Meanwhile I'll take a look at the DHCP pool once no other users are connected...

It is broadcom chipset, most likely max one function per radio device. Though check via iw list
no need for wpa1 or tkip, they are organic fertilizervequivalent for last 10 years.

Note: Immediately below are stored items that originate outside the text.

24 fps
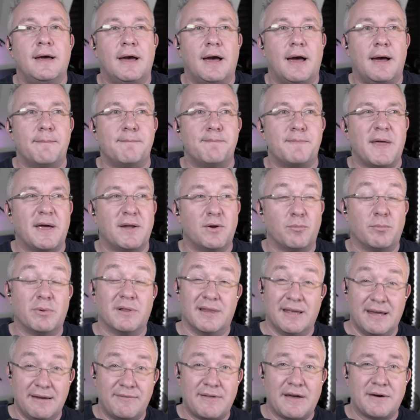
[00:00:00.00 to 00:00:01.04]
I don't
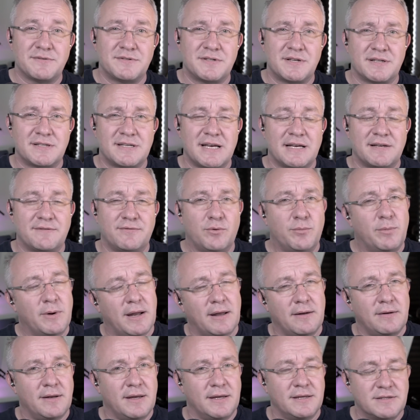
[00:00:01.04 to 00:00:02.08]
believe that was successful, but
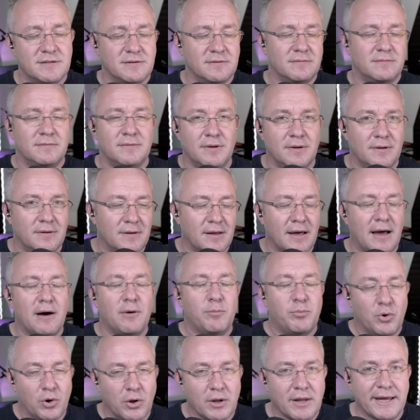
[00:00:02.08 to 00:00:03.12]
I'll
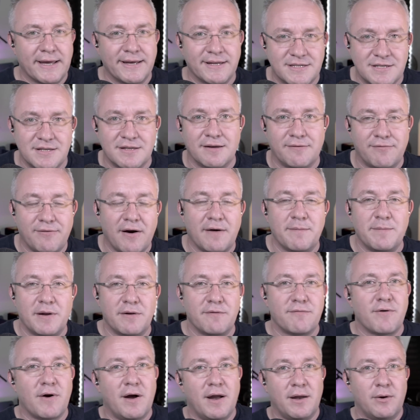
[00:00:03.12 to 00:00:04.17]
put a link to the
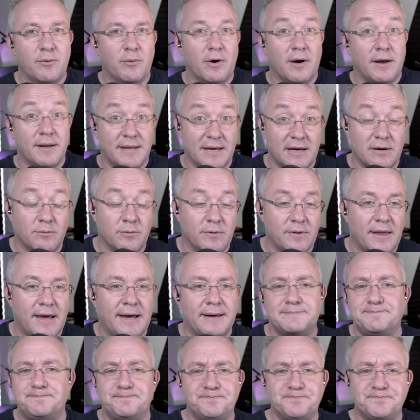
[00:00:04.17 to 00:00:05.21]
5-Minute Friday where I dealt with
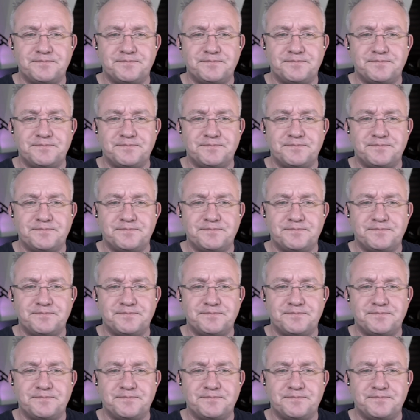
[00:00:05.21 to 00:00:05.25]
that.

On normal devices one can set one wpa2 one wpa3 AP and clients not capable of 2+3 mode can connect. Namely roomba and middle aged androids.

Hi,

Yes, 'iw list' seems to confirm this if I read it correctly

Wiphy phy0
	wiphy index: 0
	max # scan SSIDs: 4
	max scan IEs length: 2285 bytes
	max # sched scan SSIDs: 0
	max # match sets: 0
	Retry short limit: 7
	Retry long limit: 4
	Coverage class: 0 (up to 0m)
	Available Antennas: TX 0x3 RX 0x3
	Configured Antennas: TX 0x3 RX 0x3
	Supported interface modes:
	         * IBSS
	         * managed
	         * AP
	         * AP/VLAN
	         * monitor
	         * mesh point
	Band 1:
	        Frequencies:
		                * 2412 MHz [1] (20.0 dBm)
		                * 2417 MHz [2] (20.0 dBm)
		                * 2422 MHz [3] (20.0 dBm)
		                * 2427 MHz [4] (20.0 dBm)
		                * 2432 MHz [5] (20.0 dBm)
		                * 2437 MHz [6] (20.0 dBm)
		                * 2442 MHz [7] (20.0 dBm)
		                * 2447 MHz [8] (20.0 dBm)
		                * 2452 MHz [9] (20.0 dBm)
		                * 2457 MHz [10] (20.0 dBm)
		                * 2462 MHz [11] (20.0 dBm)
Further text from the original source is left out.